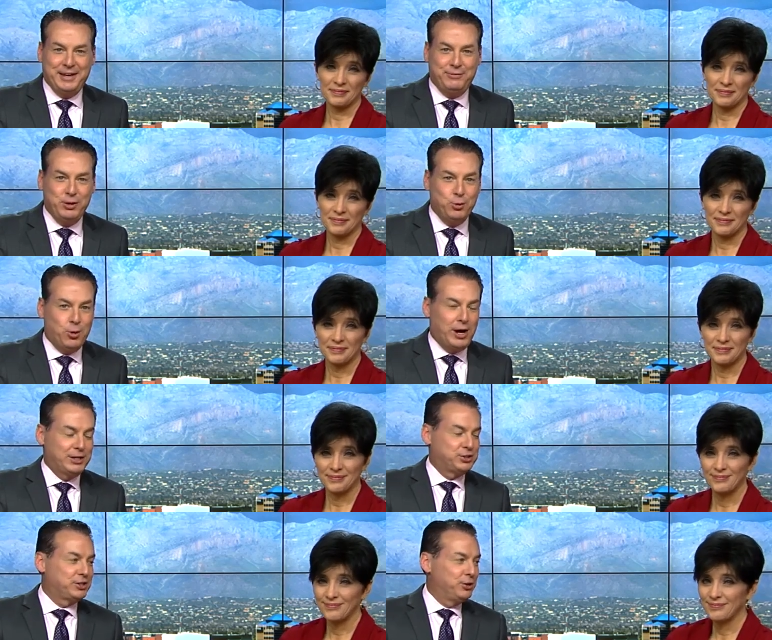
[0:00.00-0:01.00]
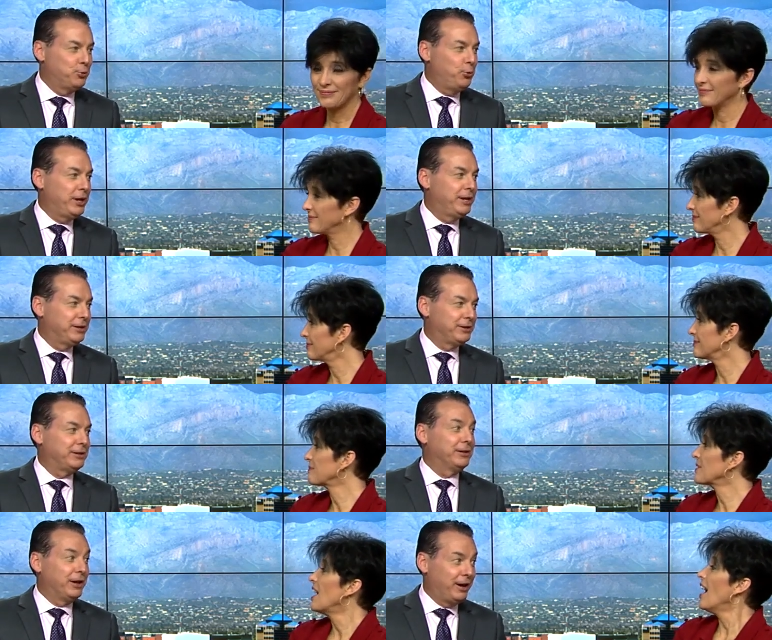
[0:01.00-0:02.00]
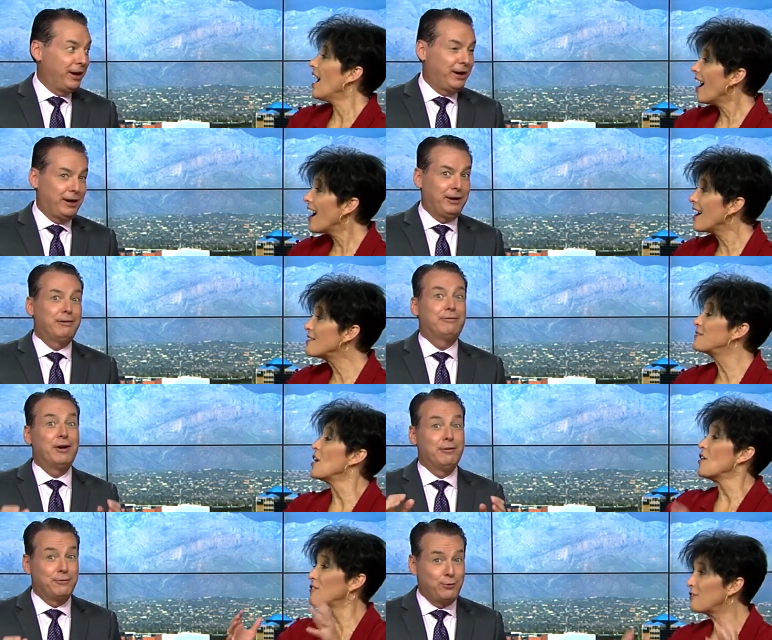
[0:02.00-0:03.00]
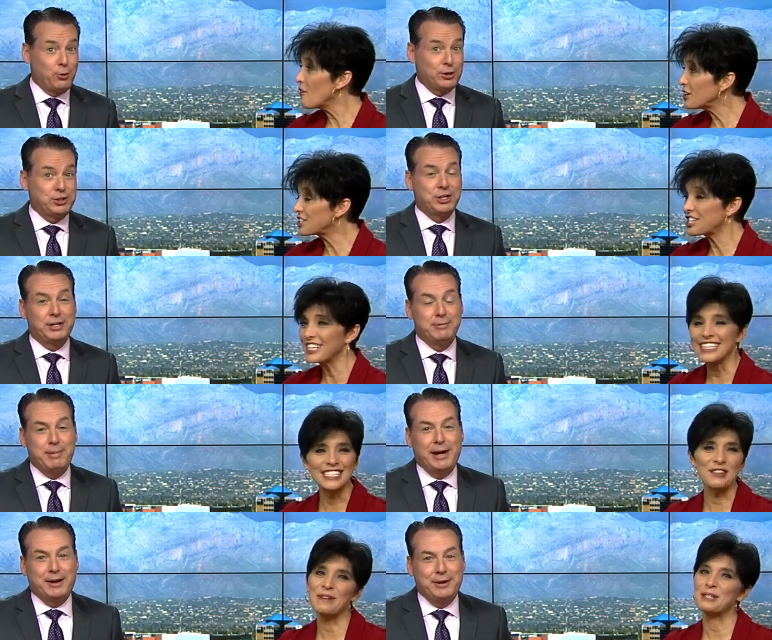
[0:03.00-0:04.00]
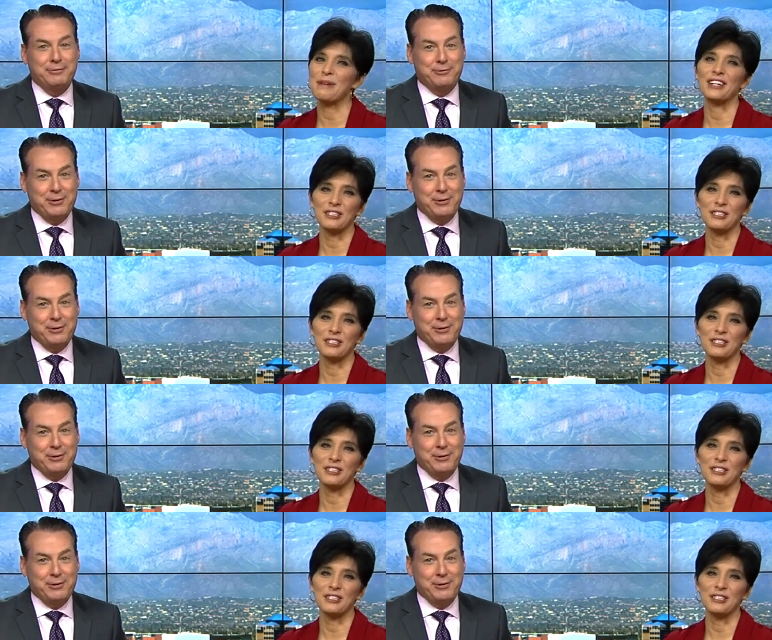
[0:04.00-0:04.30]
Speaker 1: if you watched Wheel of Fortune, Fortune. back so on better.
------
What is expected:
Set the material down exactly, images excluded.

Answer space:
[0:00.00-0:01.00]
[0:01.00-0:02.00]
[0:02.00-0:03.00]
[0:03.00-0:04.00]
[0:04.00-0:04.30]
Speaker 1: if you watched Wheel of Fortune, Fortune. back so on better.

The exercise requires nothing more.